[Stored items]
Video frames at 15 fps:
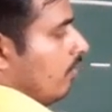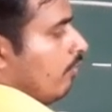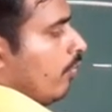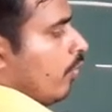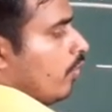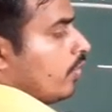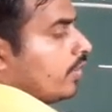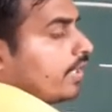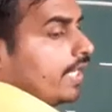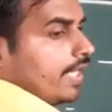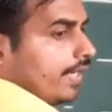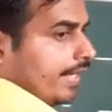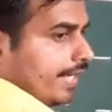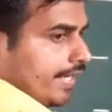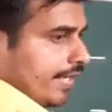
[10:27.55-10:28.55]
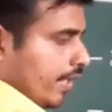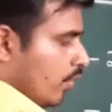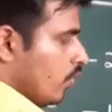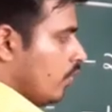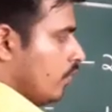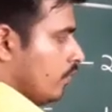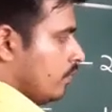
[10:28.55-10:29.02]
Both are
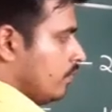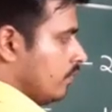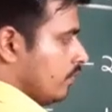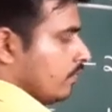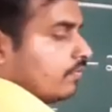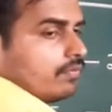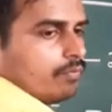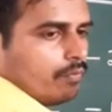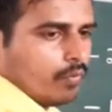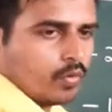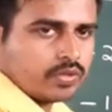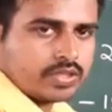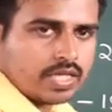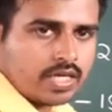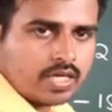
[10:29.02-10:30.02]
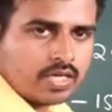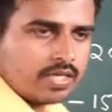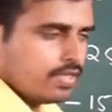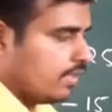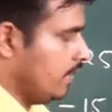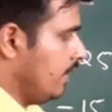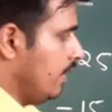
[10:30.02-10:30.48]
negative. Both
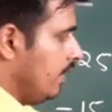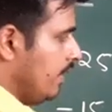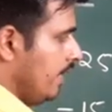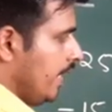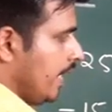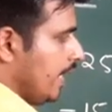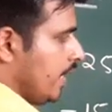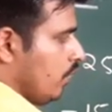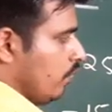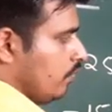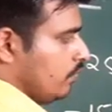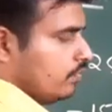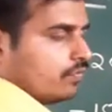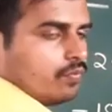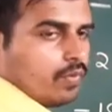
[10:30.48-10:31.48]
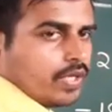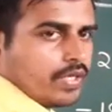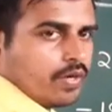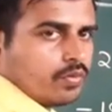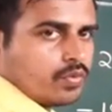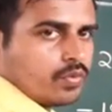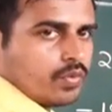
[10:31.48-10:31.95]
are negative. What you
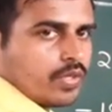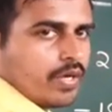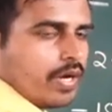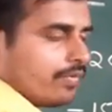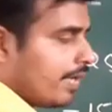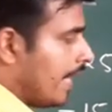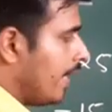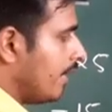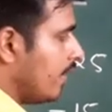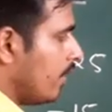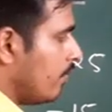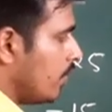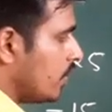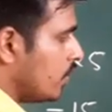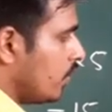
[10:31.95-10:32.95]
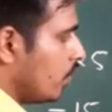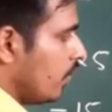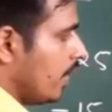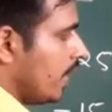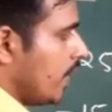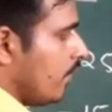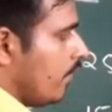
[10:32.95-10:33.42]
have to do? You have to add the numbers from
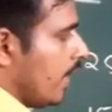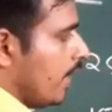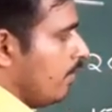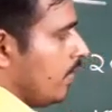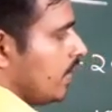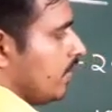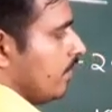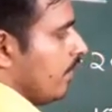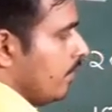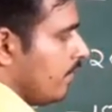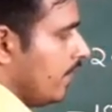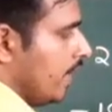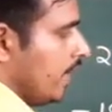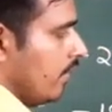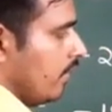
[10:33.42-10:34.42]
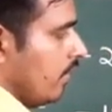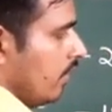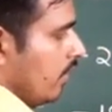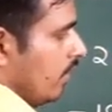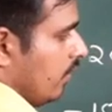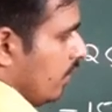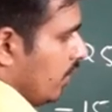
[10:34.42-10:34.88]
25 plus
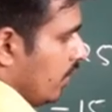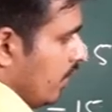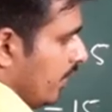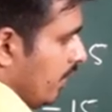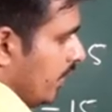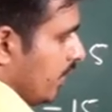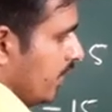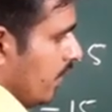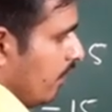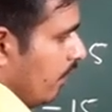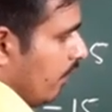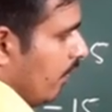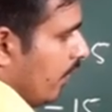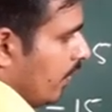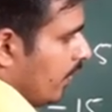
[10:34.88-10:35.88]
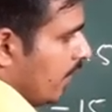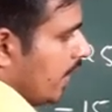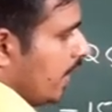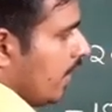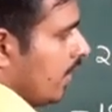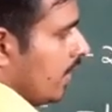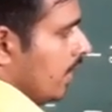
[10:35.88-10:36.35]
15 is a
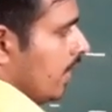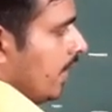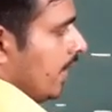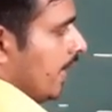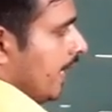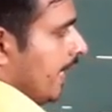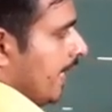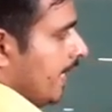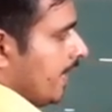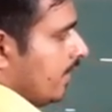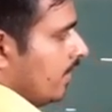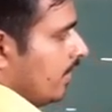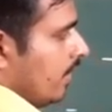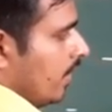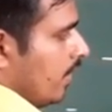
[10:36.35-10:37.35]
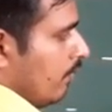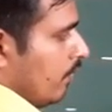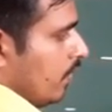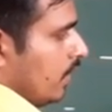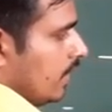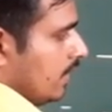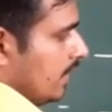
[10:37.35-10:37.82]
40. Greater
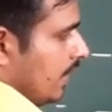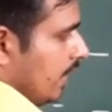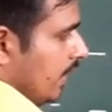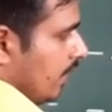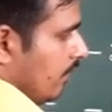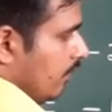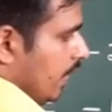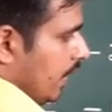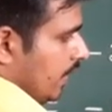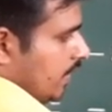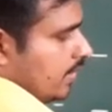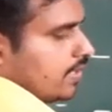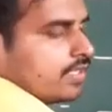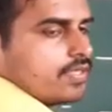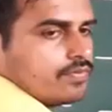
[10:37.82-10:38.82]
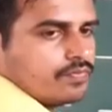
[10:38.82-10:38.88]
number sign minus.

- [What you will do] Write out all the records exactly, omitting the images.

- [Solved problem]
Video frames at 15 fps:
[10:27.55-10:28.55]
[10:28.55-10:29.02]
Both are
[10:29.02-10:30.02]
[10:30.02-10:30.48]
negative. Both
[10:30.48-10:31.48]
[10:31.48-10:31.95]
are negative. What you
[10:31.95-10:32.95]
[10:32.95-10:33.42]
have to do? You have to add the numbers from
[10:33.42-10:34.42]
[10:34.42-10:34.88]
25 plus
[10:34.88-10:35.88]
[10:35.88-10:36.35]
15 is a
[10:36.35-10:37.35]
[10:37.35-10:37.82]
40. Greater
[10:37.82-10:38.82]
[10:38.82-10:38.88]
number sign minus.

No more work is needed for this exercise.